— REQUIRED WORK —
Print every record exactly as it appears. Leave the pictures out.

— DATA TO EXAMINE —
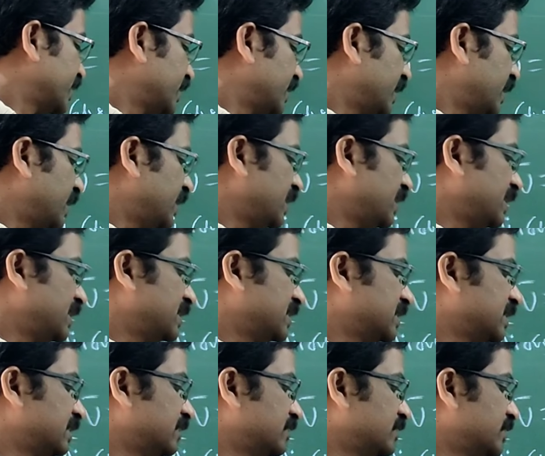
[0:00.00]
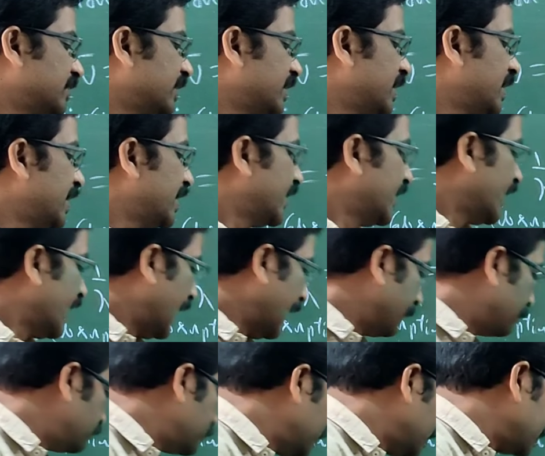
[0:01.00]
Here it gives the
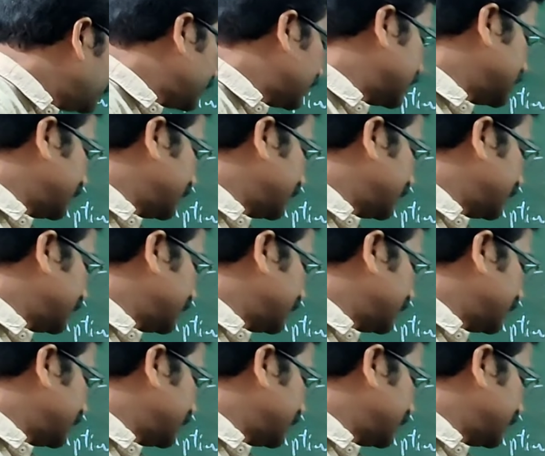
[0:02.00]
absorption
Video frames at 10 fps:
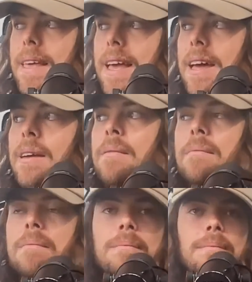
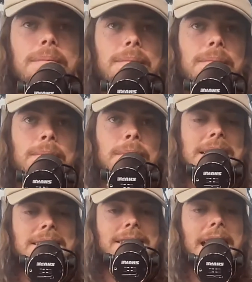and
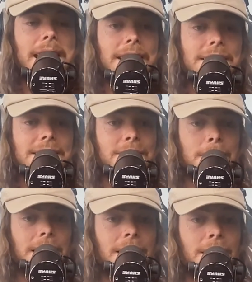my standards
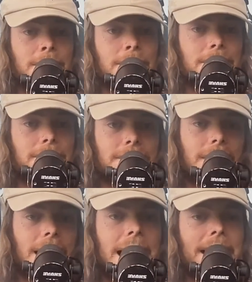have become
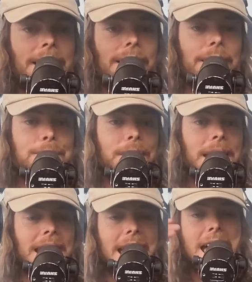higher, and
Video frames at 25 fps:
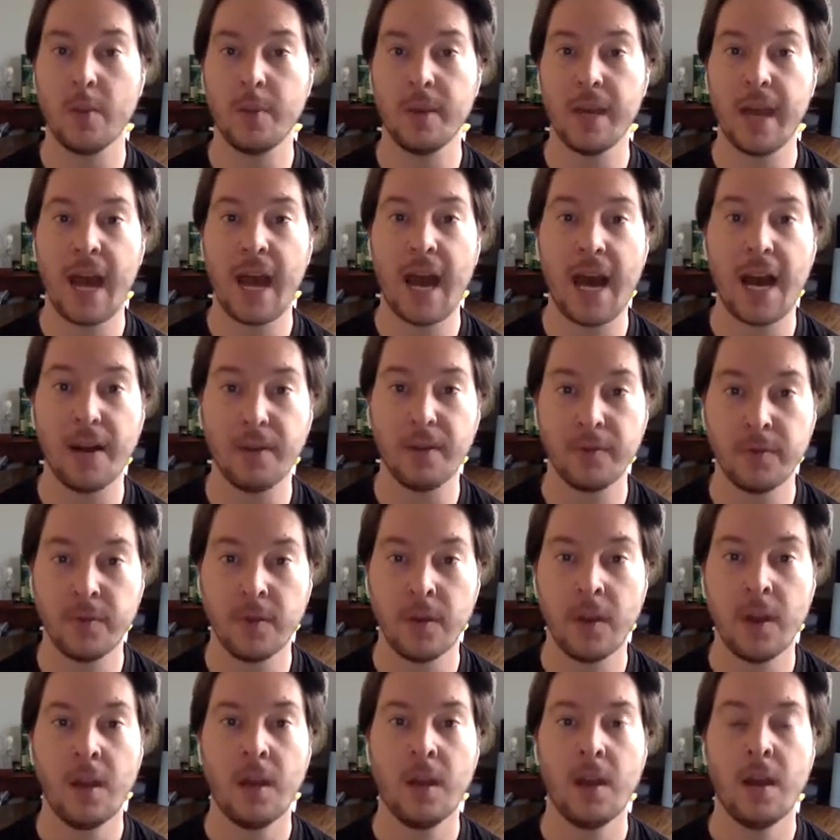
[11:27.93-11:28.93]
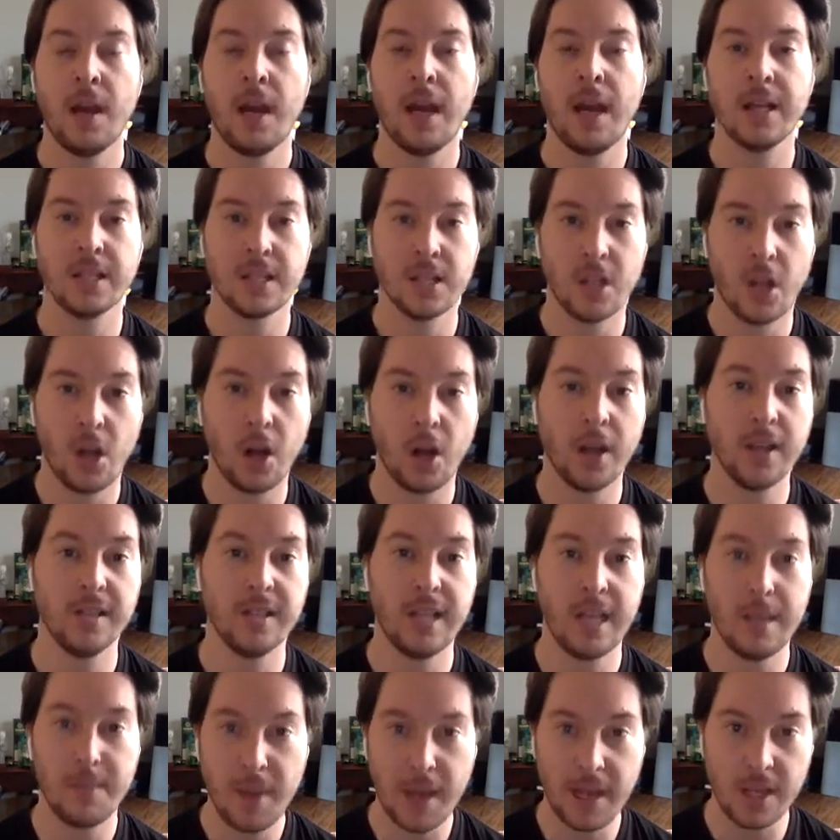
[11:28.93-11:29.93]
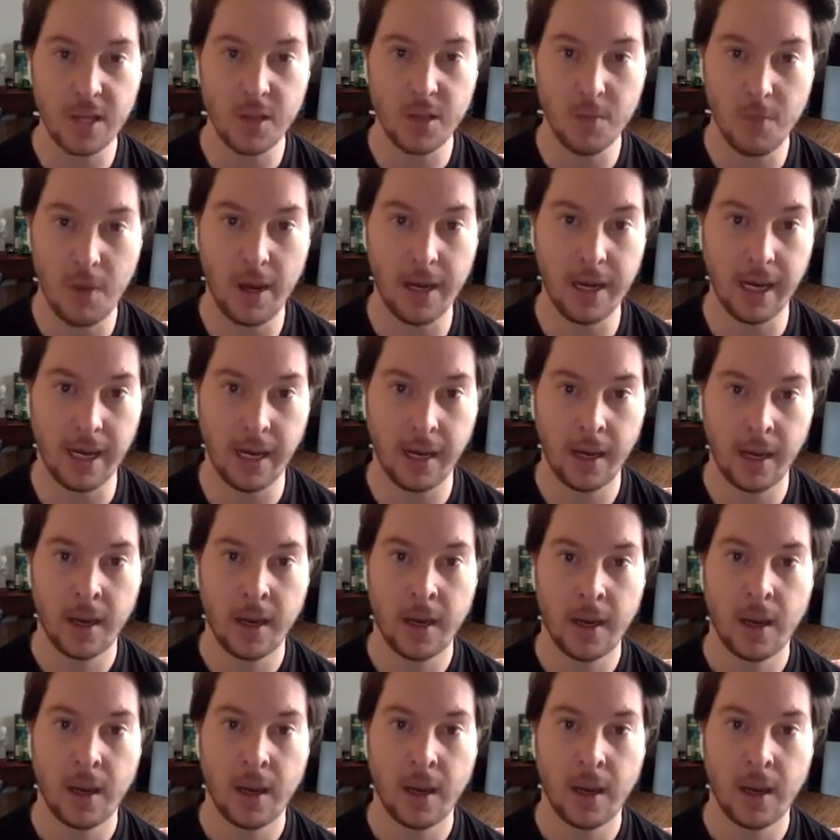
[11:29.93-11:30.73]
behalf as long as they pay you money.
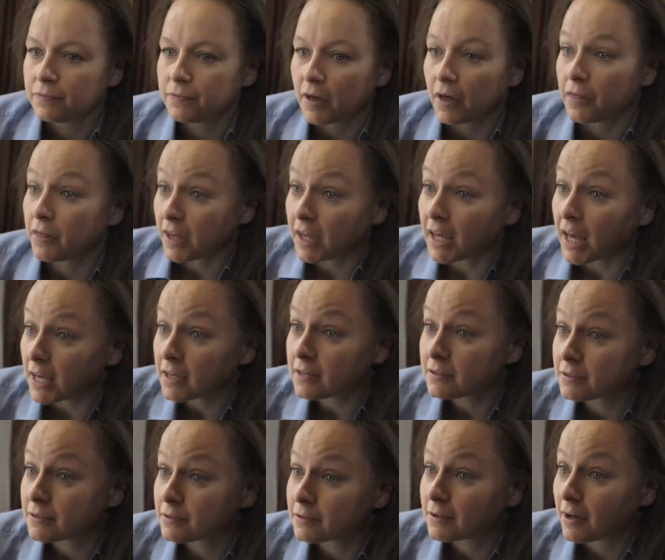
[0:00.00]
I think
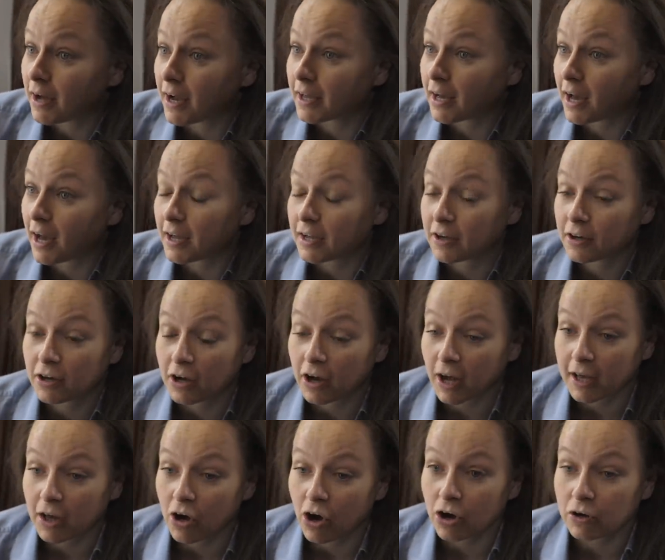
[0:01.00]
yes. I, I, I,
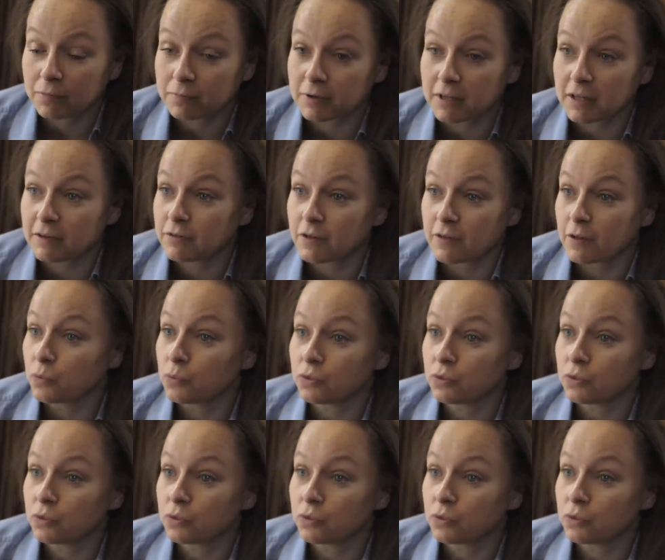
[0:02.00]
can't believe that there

— EXERCISE ANSWER —
[0:00.00]
[0:01.00]
Here it gives the
[0:02.00]
absorption
Video frames at 10 fps:
and
my standards
have become
higher, and
Video frames at 25 fps:
[11:27.93-11:28.93]
[11:28.93-11:29.93]
[11:29.93-11:30.73]
behalf as long as they pay you money.
[0:00.00]
I think
[0:01.00]
yes. I, I, I,
[0:02.00]
can't believe that there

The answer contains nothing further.